# [About this exercise]
Set down the full listing below word for word; pictures stay out of the copy.

================

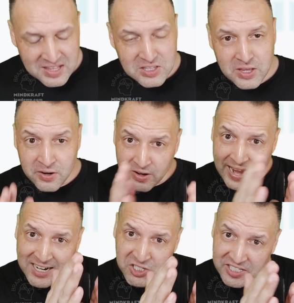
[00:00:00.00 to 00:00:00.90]
They're
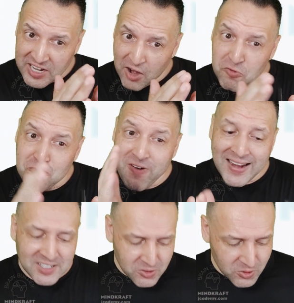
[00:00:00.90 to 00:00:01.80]
actually a
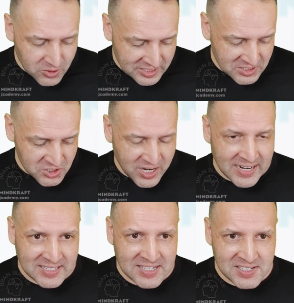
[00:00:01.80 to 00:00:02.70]
radical in
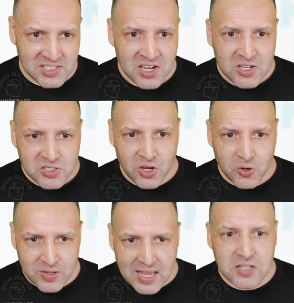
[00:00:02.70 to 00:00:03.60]
Chinese.
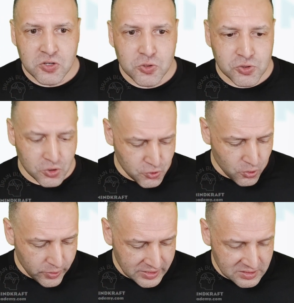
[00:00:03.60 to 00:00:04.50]
So get used to
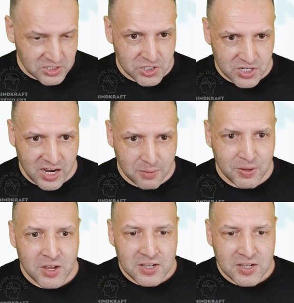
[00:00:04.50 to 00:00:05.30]
drawing this shape.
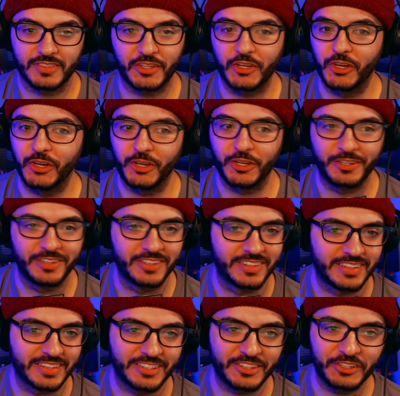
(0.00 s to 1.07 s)
Good.
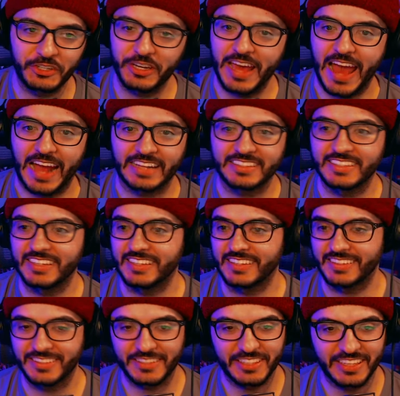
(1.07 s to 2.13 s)
Good acting.
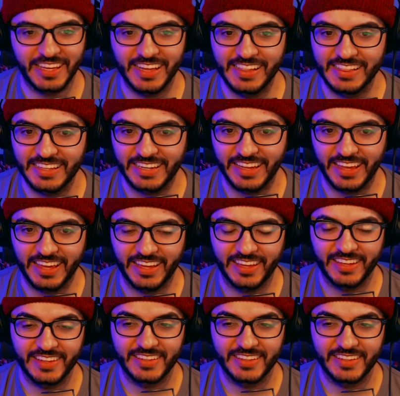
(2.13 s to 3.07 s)
Killing it.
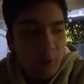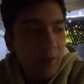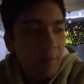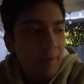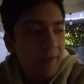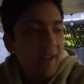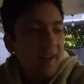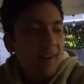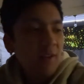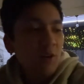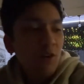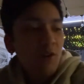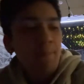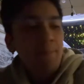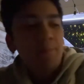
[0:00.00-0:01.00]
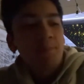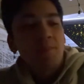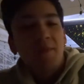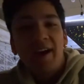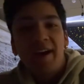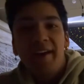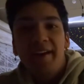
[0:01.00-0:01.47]
Where the banana go?
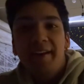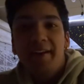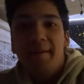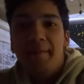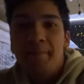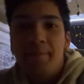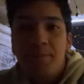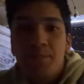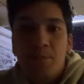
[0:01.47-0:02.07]
I ate it.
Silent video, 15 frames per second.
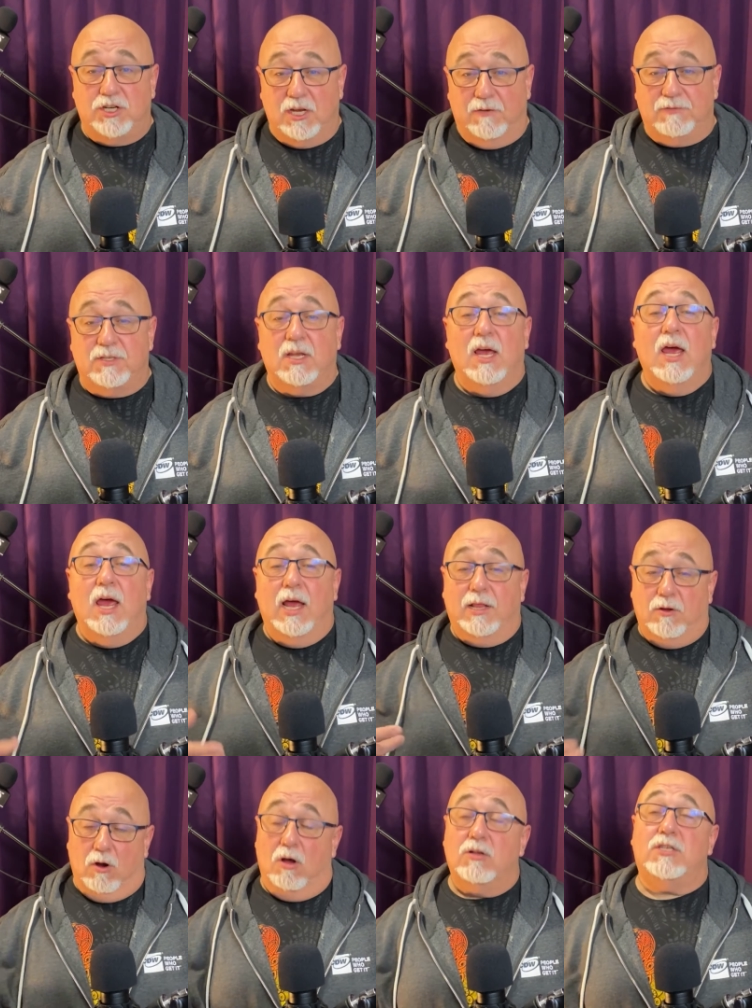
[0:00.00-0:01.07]
shifts.
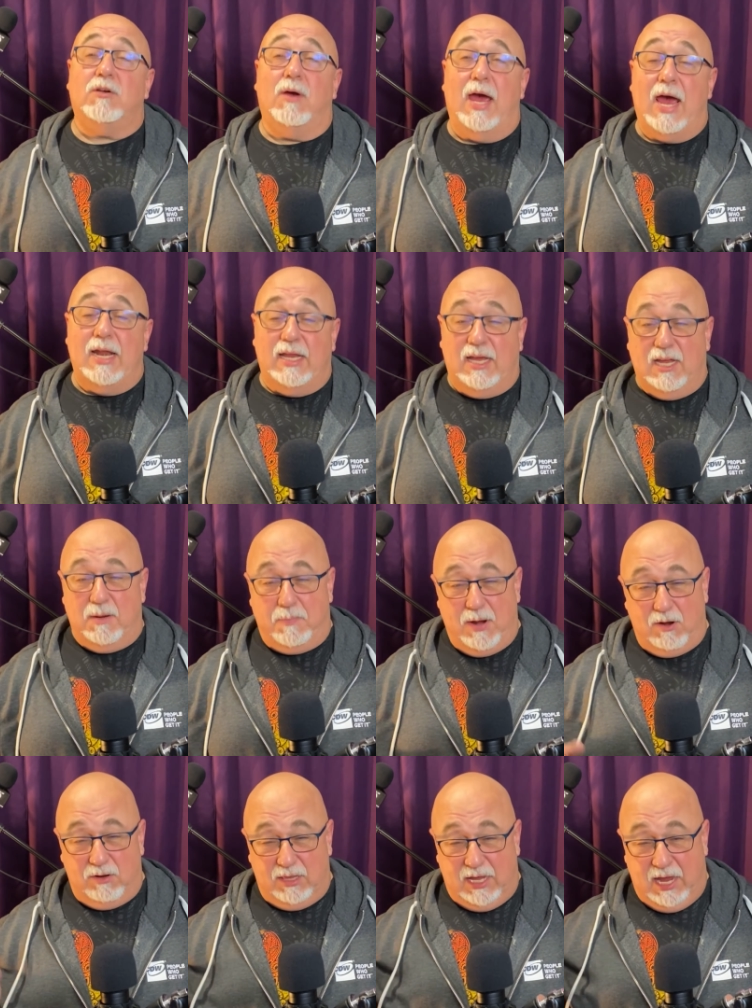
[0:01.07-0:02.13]
And they're also adding in
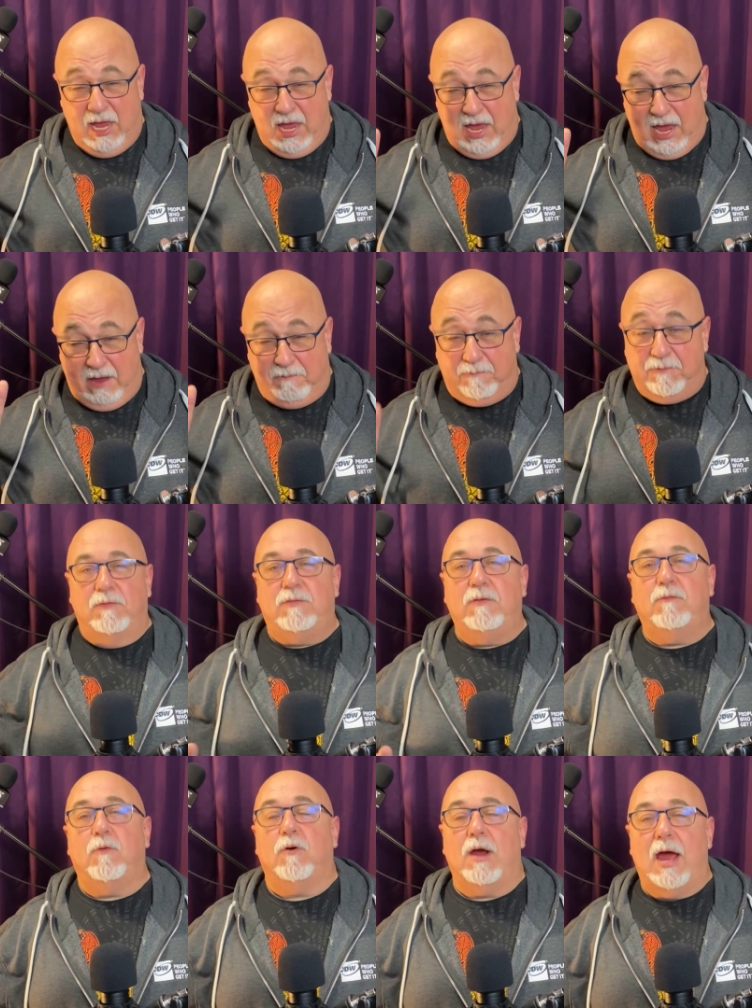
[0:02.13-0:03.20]
apparently a
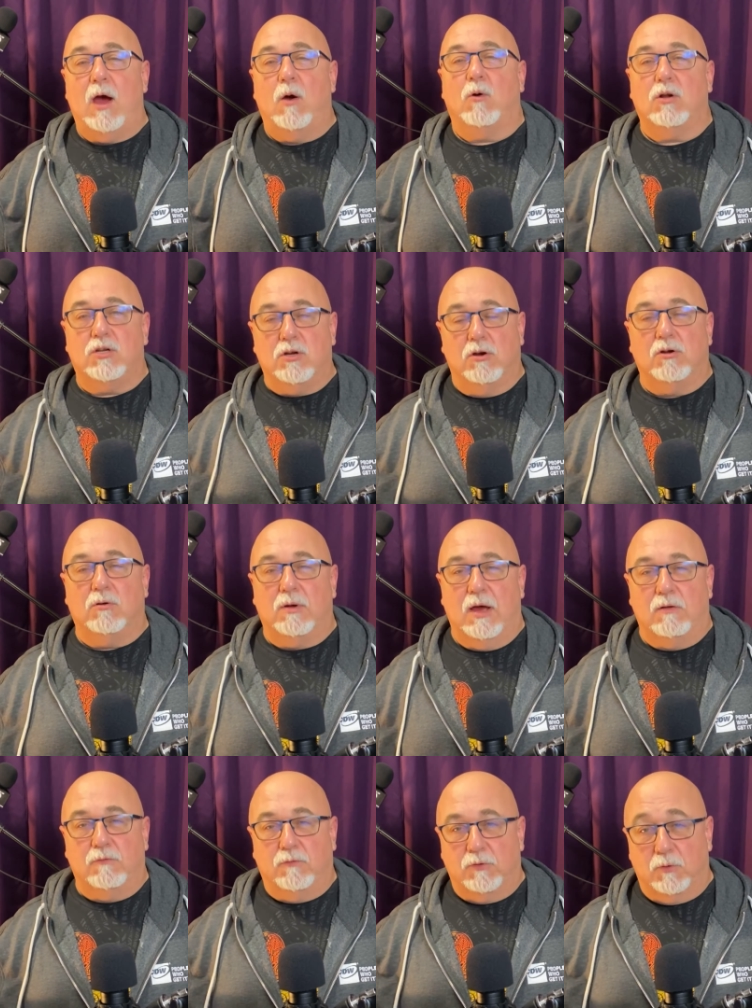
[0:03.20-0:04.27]
54-hour
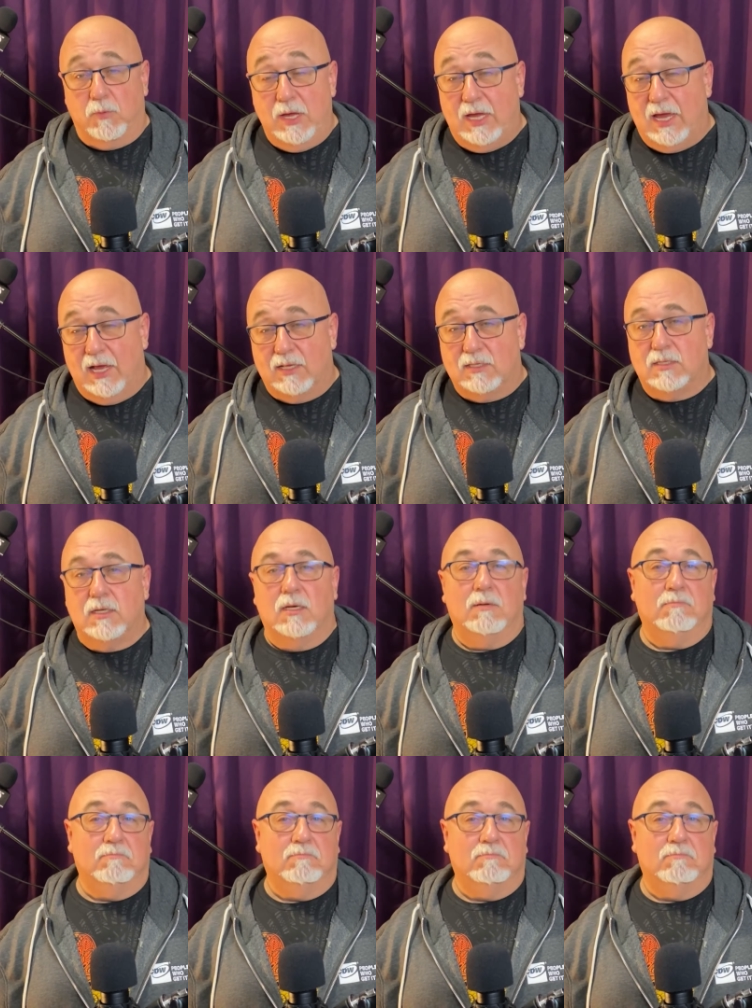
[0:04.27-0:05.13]
turnaround for the weekends.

================

# [Solution to this task]
[00:00:00.00 to 00:00:00.90]
They're
[00:00:00.90 to 00:00:01.80]
actually a
[00:00:01.80 to 00:00:02.70]
radical in
[00:00:02.70 to 00:00:03.60]
Chinese.
[00:00:03.60 to 00:00:04.50]
So get used to
[00:00:04.50 to 00:00:05.30]
drawing this shape.
(0.00 s to 1.07 s)
Good.
(1.07 s to 2.13 s)
Good acting.
(2.13 s to 3.07 s)
Killing it.
[0:00.00-0:01.00]
[0:01.00-0:01.47]
Where the banana go?
[0:01.47-0:02.07]
I ate it.
Silent video, 15 frames per second.
[0:00.00-0:01.07]
shifts.
[0:01.07-0:02.13]
And they're also adding in
[0:02.13-0:03.20]
apparently a
[0:03.20-0:04.27]
54-hour
[0:04.27-0:05.13]
turnaround for the weekends.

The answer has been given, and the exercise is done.